• **Extracted entries**:

--------------------------------------------------

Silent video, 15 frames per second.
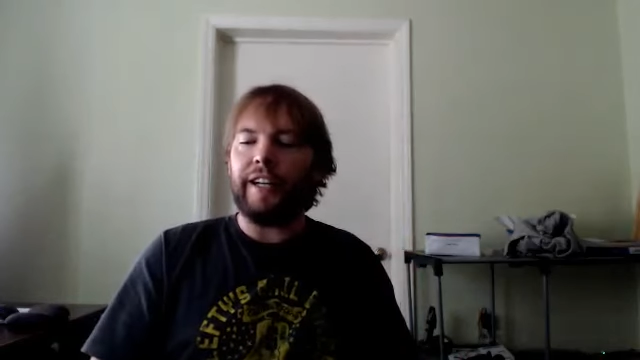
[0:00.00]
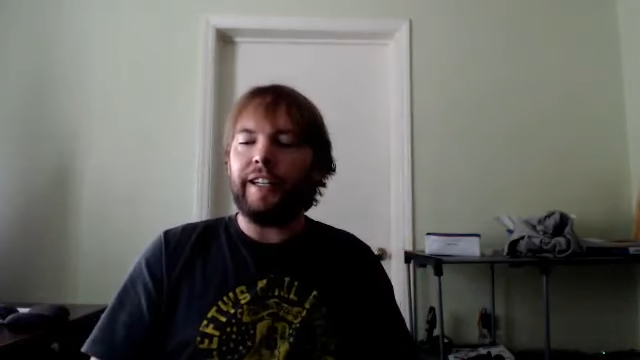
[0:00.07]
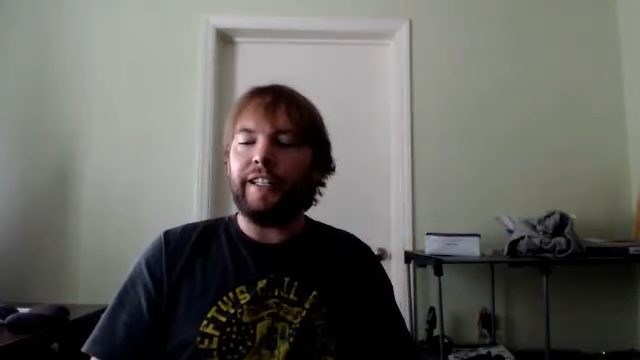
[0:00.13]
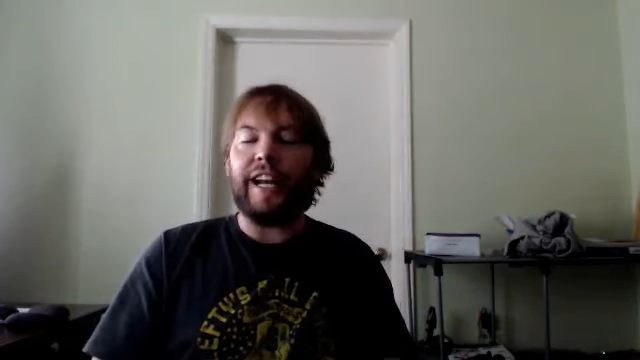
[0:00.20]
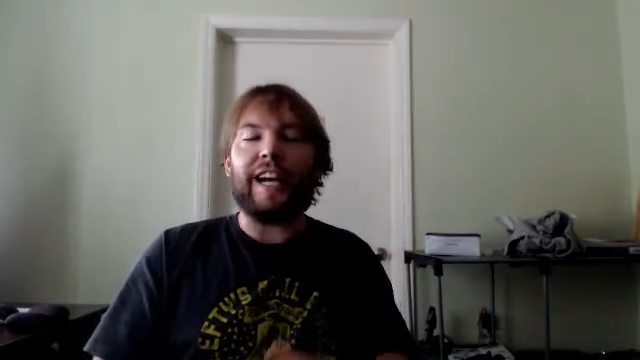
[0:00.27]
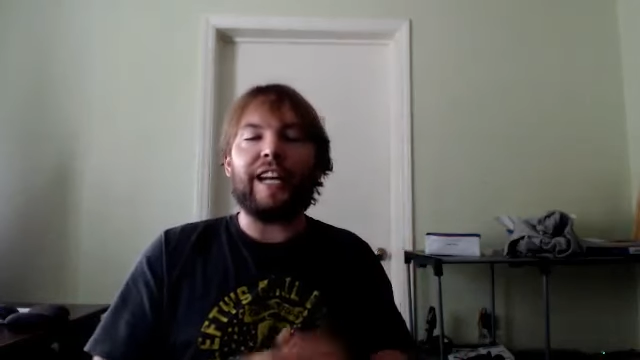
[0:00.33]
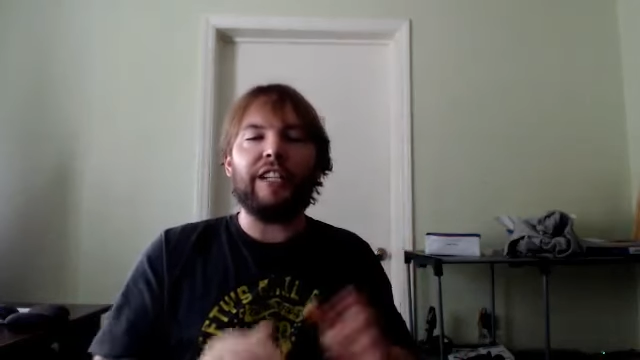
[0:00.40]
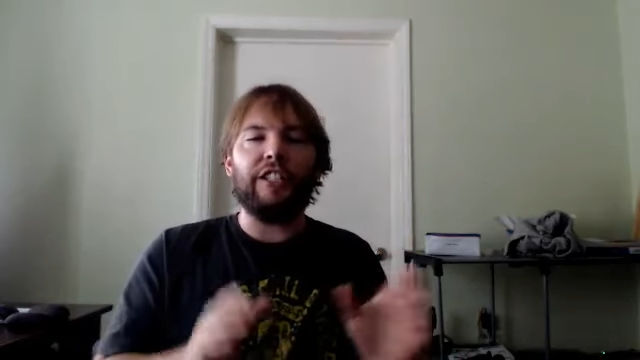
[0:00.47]

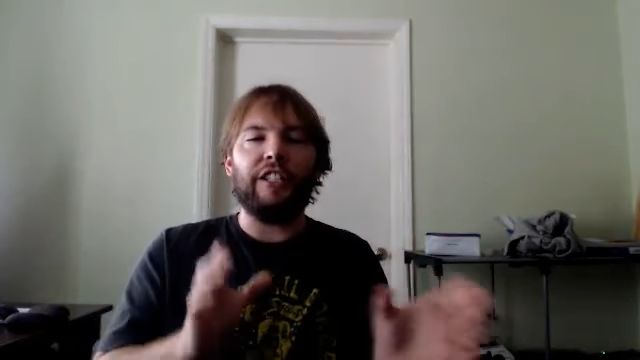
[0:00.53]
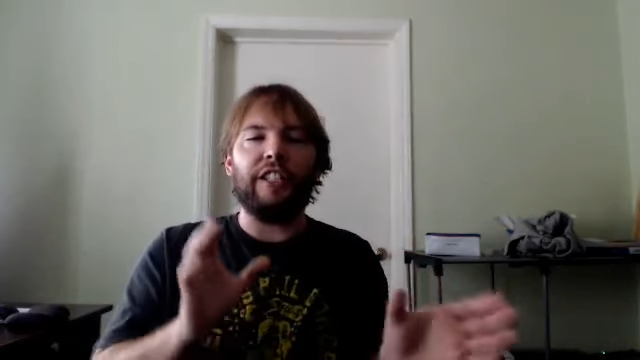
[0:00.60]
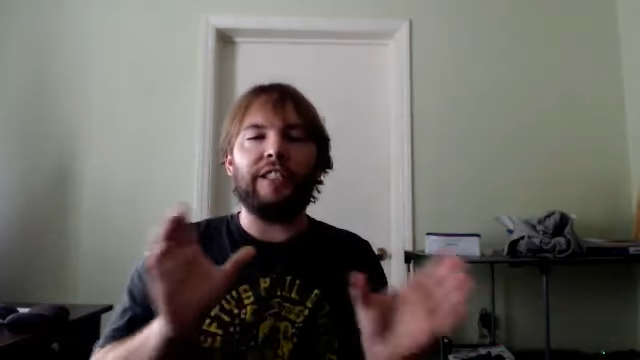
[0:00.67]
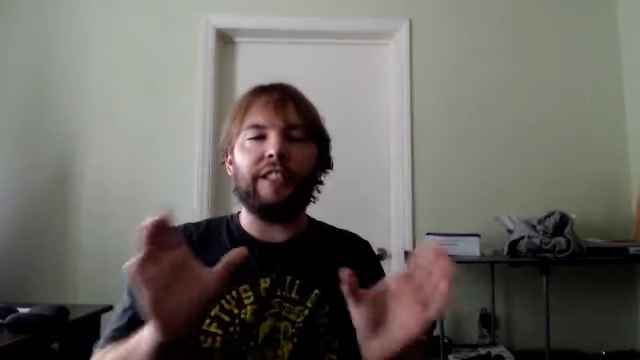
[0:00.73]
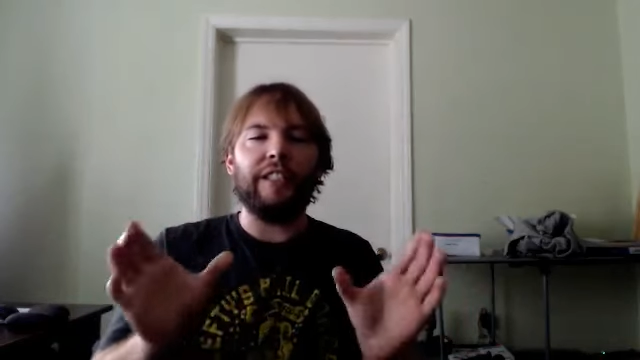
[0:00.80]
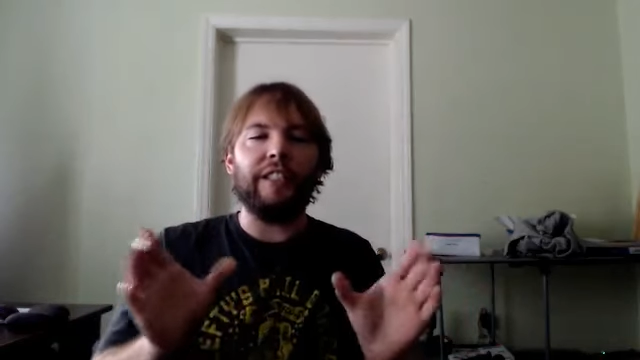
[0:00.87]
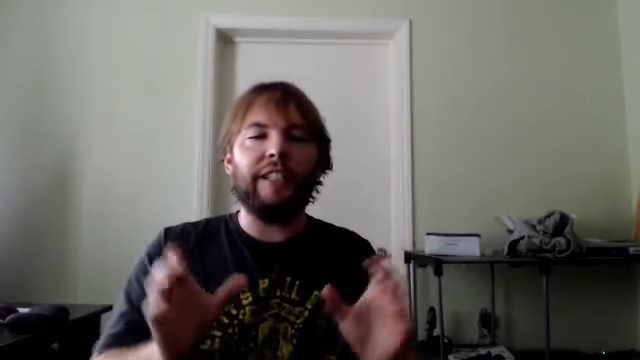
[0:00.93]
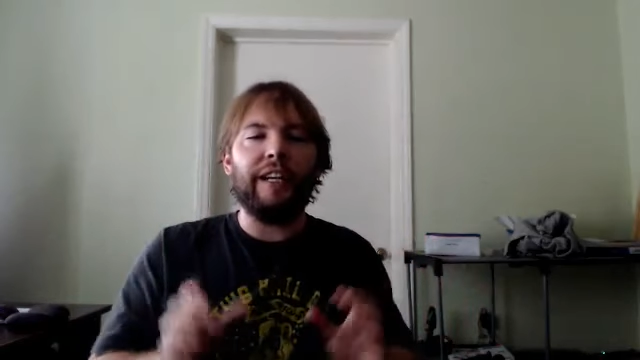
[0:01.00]
Dash does
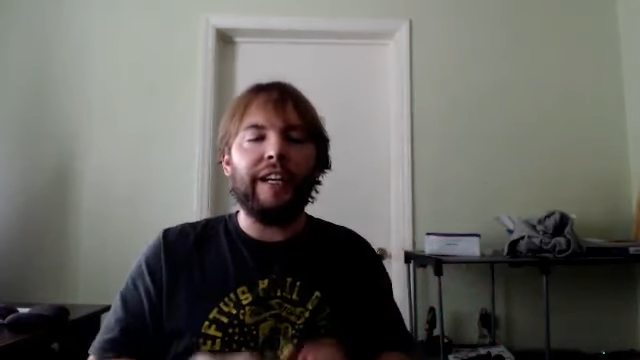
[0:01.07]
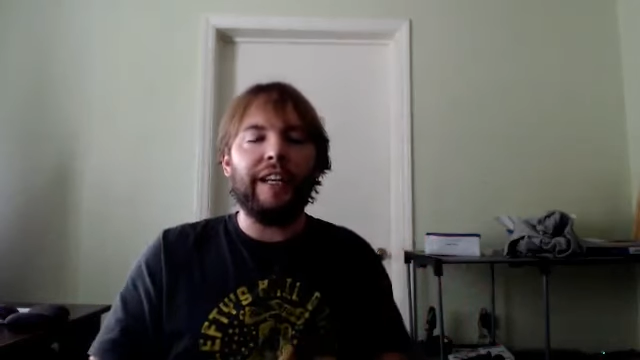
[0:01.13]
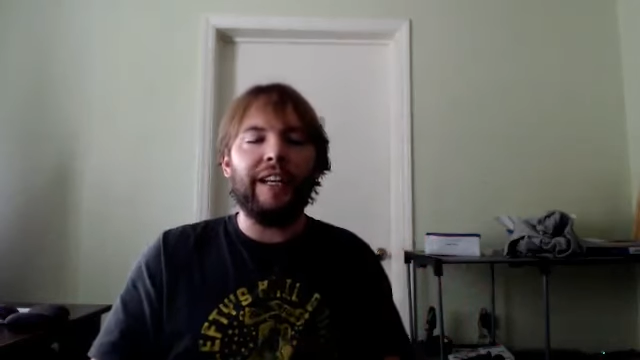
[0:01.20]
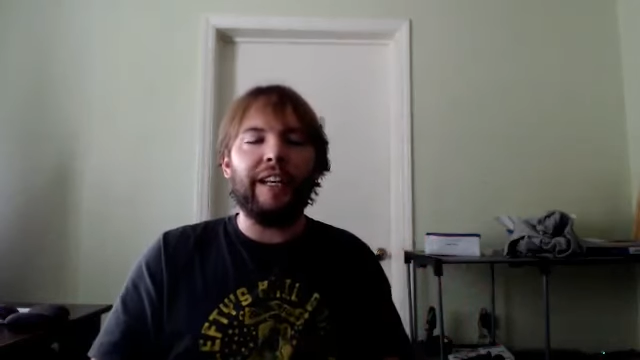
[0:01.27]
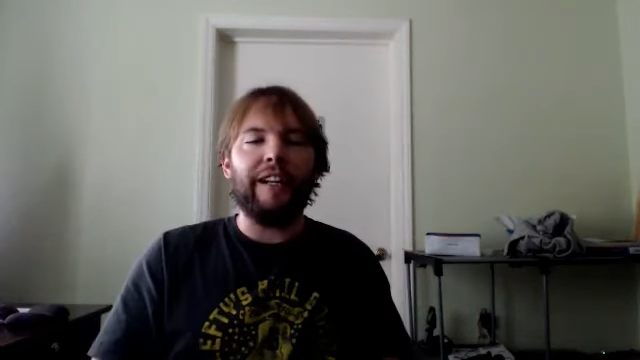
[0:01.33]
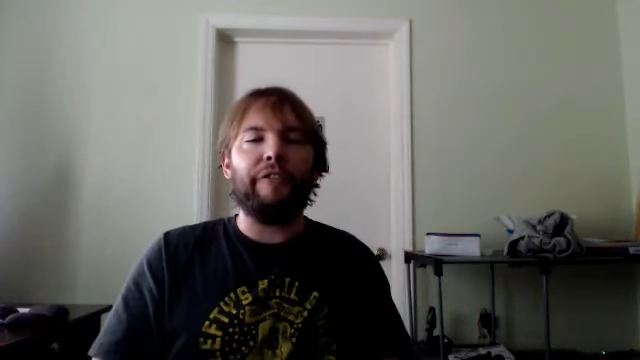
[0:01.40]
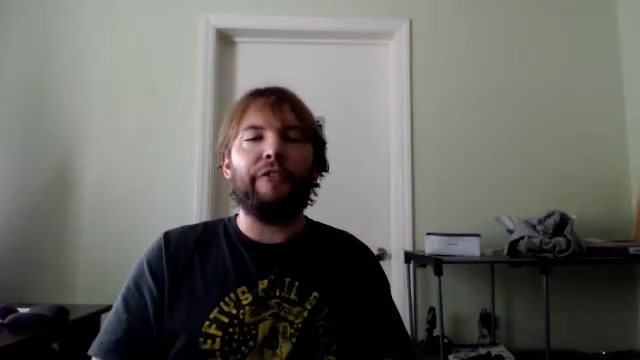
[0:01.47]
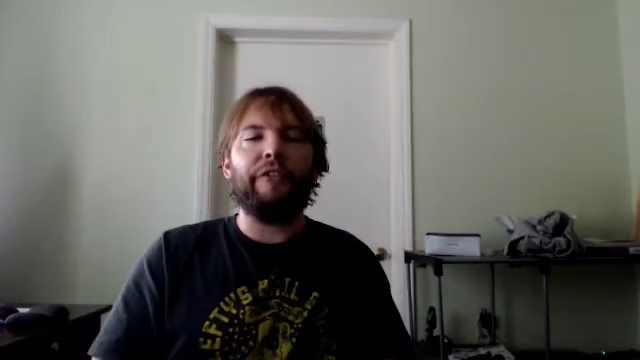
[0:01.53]
it
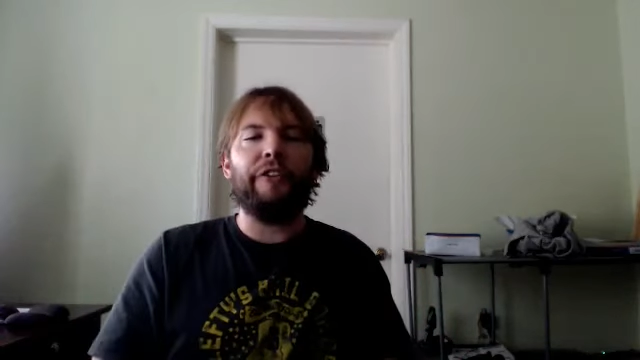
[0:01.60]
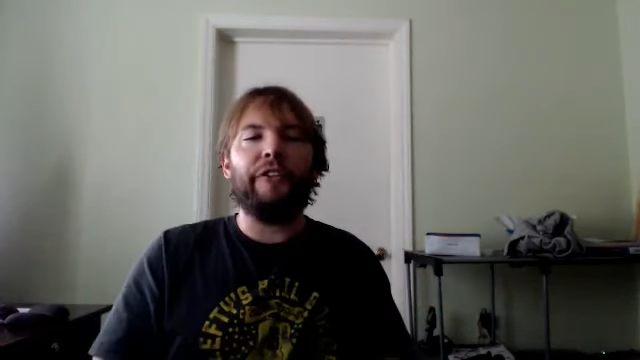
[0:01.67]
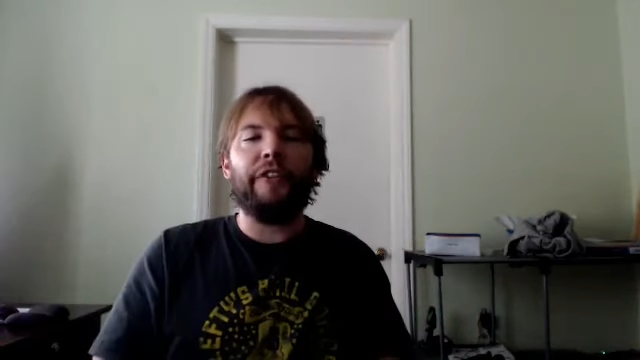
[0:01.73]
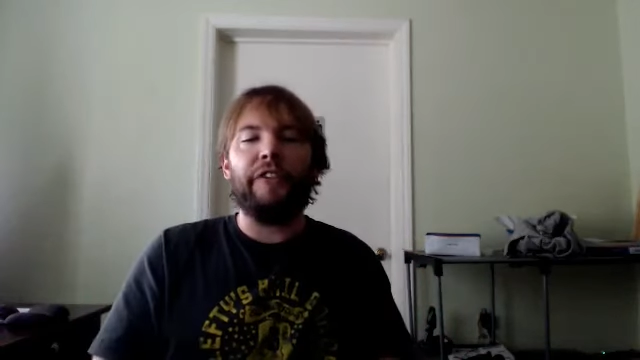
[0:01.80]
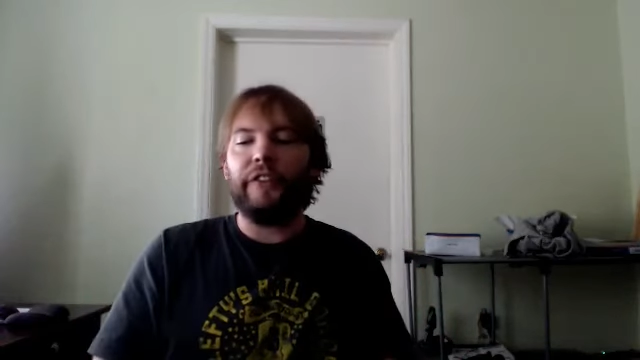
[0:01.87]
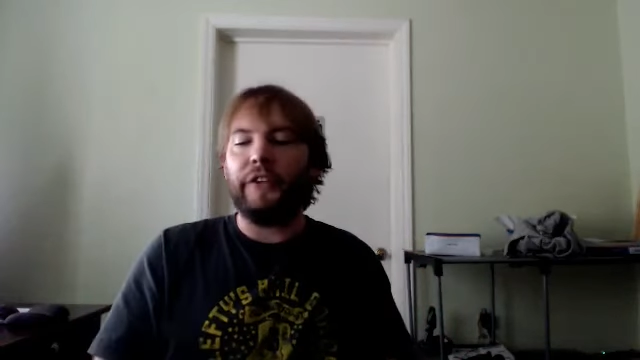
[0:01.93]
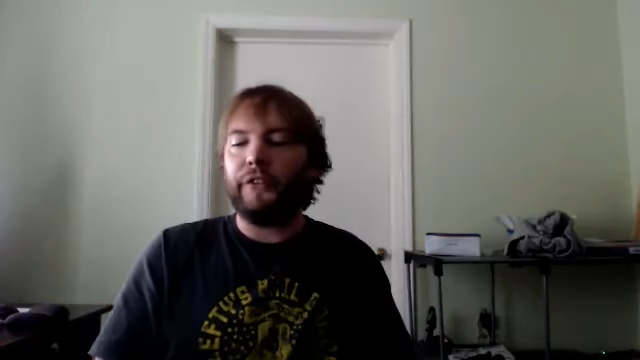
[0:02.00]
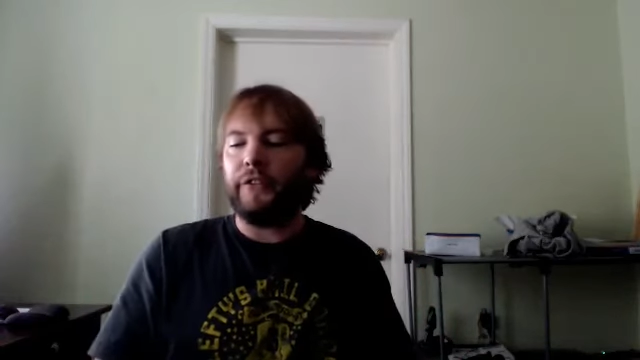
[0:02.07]
in a
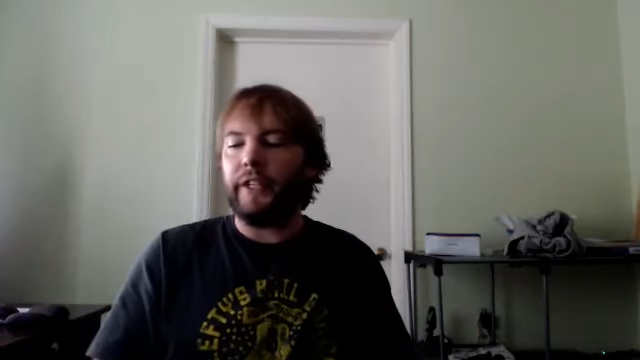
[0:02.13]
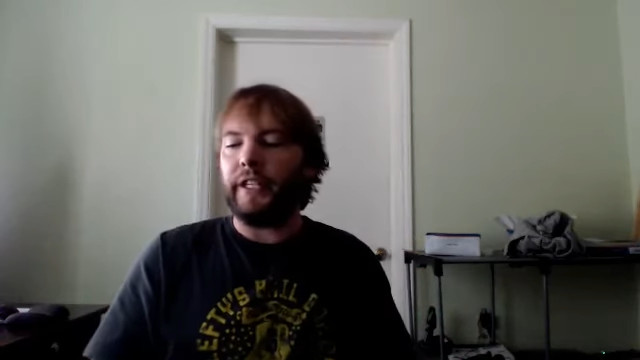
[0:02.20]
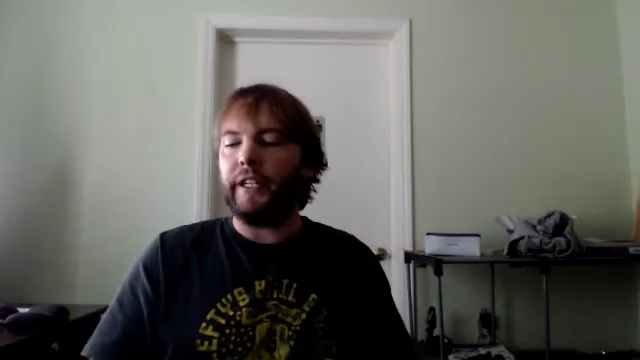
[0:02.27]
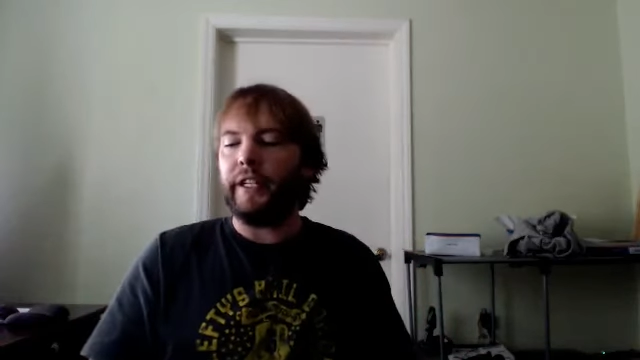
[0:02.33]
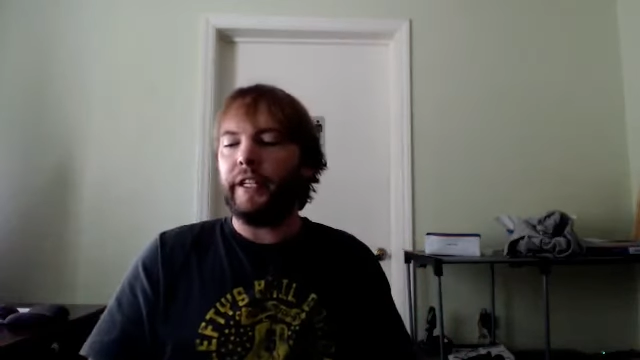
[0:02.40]
50-50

--------------------------------------------------

• **Task directions**:
Output the listing above exactly, excluding all pictures.

• **Answer to this exercise**:
Silent video, 15 frames per second.
[0:00.00]
[0:00.07]
[0:00.13]
[0:00.20]
[0:00.27]
[0:00.33]
[0:00.40]
[0:00.47]

[0:00.53]
[0:00.60]
[0:00.67]
[0:00.73]
[0:00.80]
[0:00.87]
[0:00.93]
[0:01.00]
Dash does
[0:01.07]
[0:01.13]
[0:01.20]
[0:01.27]
[0:01.33]
[0:01.40]
[0:01.47]
[0:01.53]
it
[0:01.60]
[0:01.67]
[0:01.73]
[0:01.80]
[0:01.87]
[0:01.93]
[0:02.00]
[0:02.07]
in a
[0:02.13]
[0:02.20]
[0:02.27]
[0:02.33]
[0:02.40]
50-50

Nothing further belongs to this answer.